Hoewel de industrie een redelijk genereus aanbod van kettingbladen en tandwielmaten heeft geleverd, is er geen gemakkelijke manier voor een fietser om het nut van een bepaalde combinatie te bepalen zonder deze in gebruik te nemen. Uiteindelijk is versnelling een persoonlijke keuze en iedere fietser zou de vrijheid moeten hebben om zelf over deze zaak te beslissen in plaats van de conventionele wijsheid te volgen.
In dit opzicht laat het verschijnen van nieuwe technologieën rond elektronische groepenstellen veel belovend zien. Het is nu mogelijk om te bekijken en gegevens te verzamelen over hoeveel tijd wordt besteed aan het gebruik van elke versnelling op de fiets en dit soort informatie zal van onschatbare waarde blijken voor het beoordelen van het nut van specifieke kettingring en tandwiel combinaties.
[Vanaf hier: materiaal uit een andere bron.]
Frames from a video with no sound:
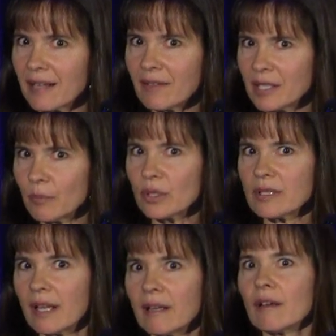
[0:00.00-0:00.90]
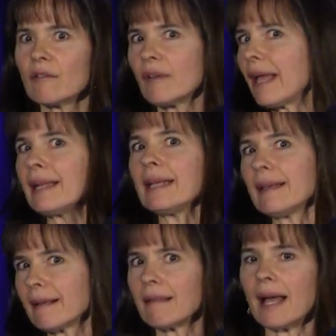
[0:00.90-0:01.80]
seventy percent of
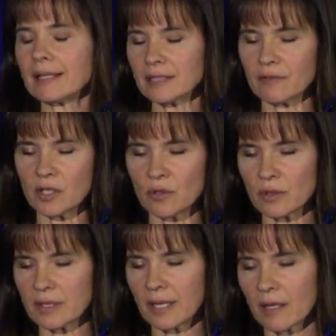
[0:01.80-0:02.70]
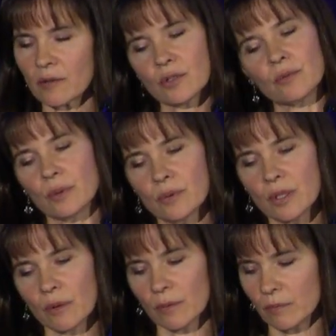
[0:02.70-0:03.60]
any class of students that goes through,
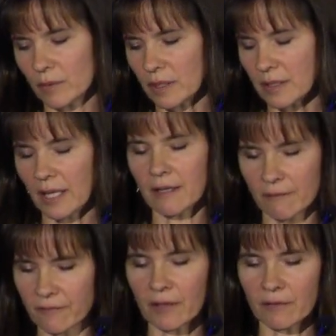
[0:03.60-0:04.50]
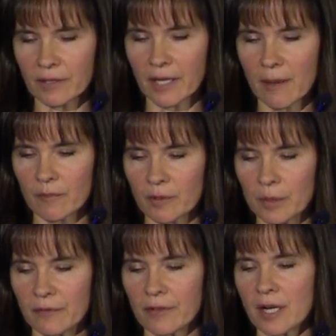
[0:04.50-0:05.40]
so this data felt very
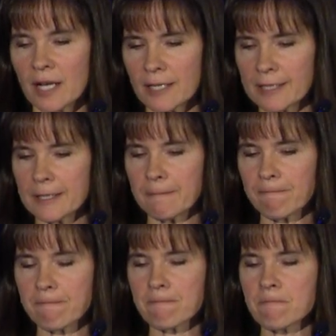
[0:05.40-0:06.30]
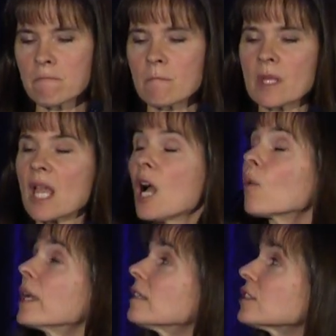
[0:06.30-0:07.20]
comfortable for us.
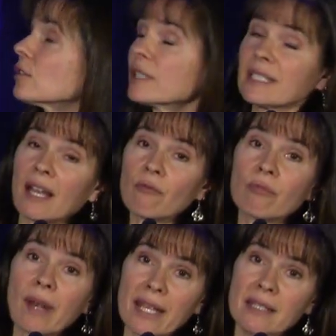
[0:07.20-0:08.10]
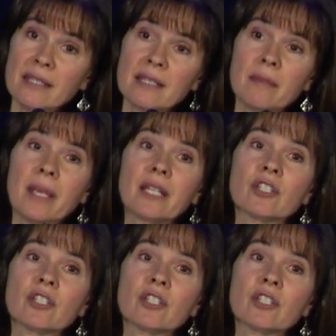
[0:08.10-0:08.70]
We also looked at race to make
In combinatie met metingen van de hartslag en/of het vermogen is het mogelijk om die versnellingen te identificeren die het meest efficiënt zijn voor een rijder, terwijl ook eventuele slechte gewoonten die ze hebben ontwikkeld (zoals cross-chaining voor langere perioden) aan het licht komen.
Op den duur kunnen wegversnellingssystemen zich ontwikkelen tot het punt waar intelligent schakelen een realiteit wordt, die de efficiëntie van de menselijke motor in stand houdt in plaats van de keuze van de versnelling in de handen van een onervaren rijder te laten. Hoewel dit idee puristen kan beledigen, is er de belofte dat het rijders zal bevrijden van de last van het bedienen van de versnellingen, zodat ze beter in staat zijn van de activiteit te genieten.